* _Required work_: I'd like the entries repeated exactly, without their pictures.

-------- Data section

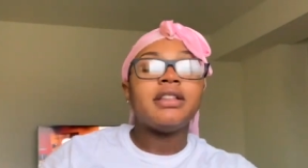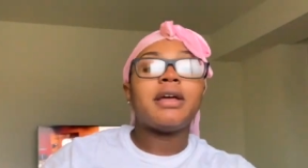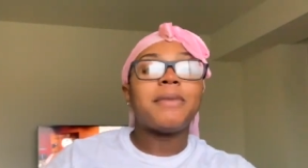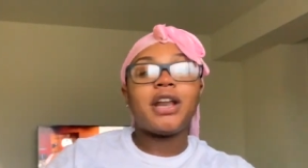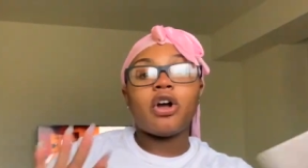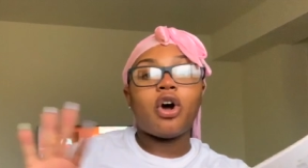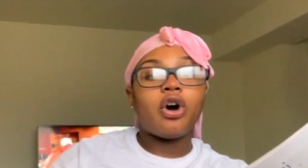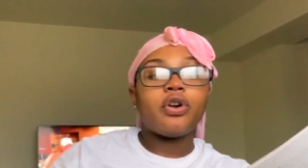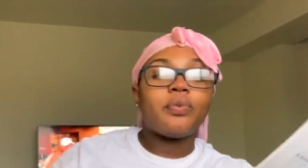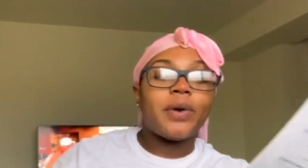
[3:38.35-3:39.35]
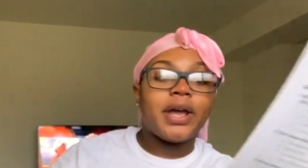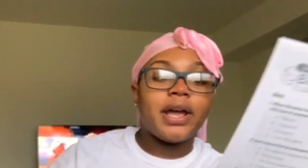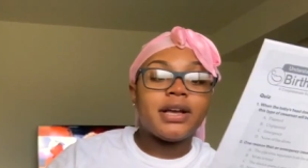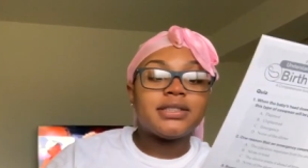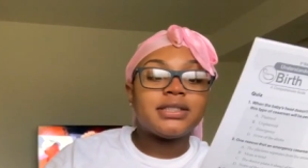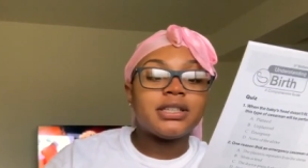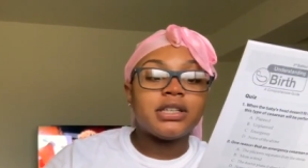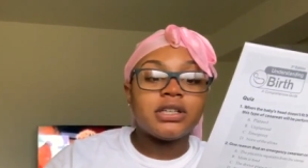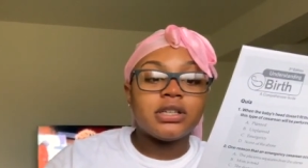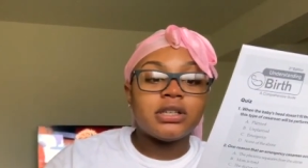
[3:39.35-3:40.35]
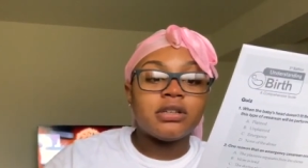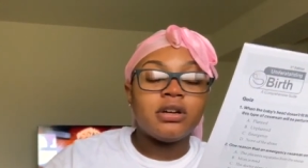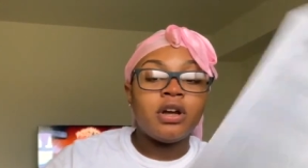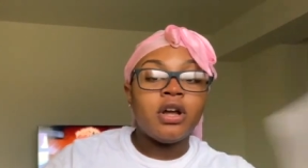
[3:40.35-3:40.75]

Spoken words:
they made it all the way to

----------------

* _Written solution_:
[3:38.35-3:39.35]
[3:39.35-3:40.35]
[3:40.35-3:40.75]

Spoken words:
they made it all the way to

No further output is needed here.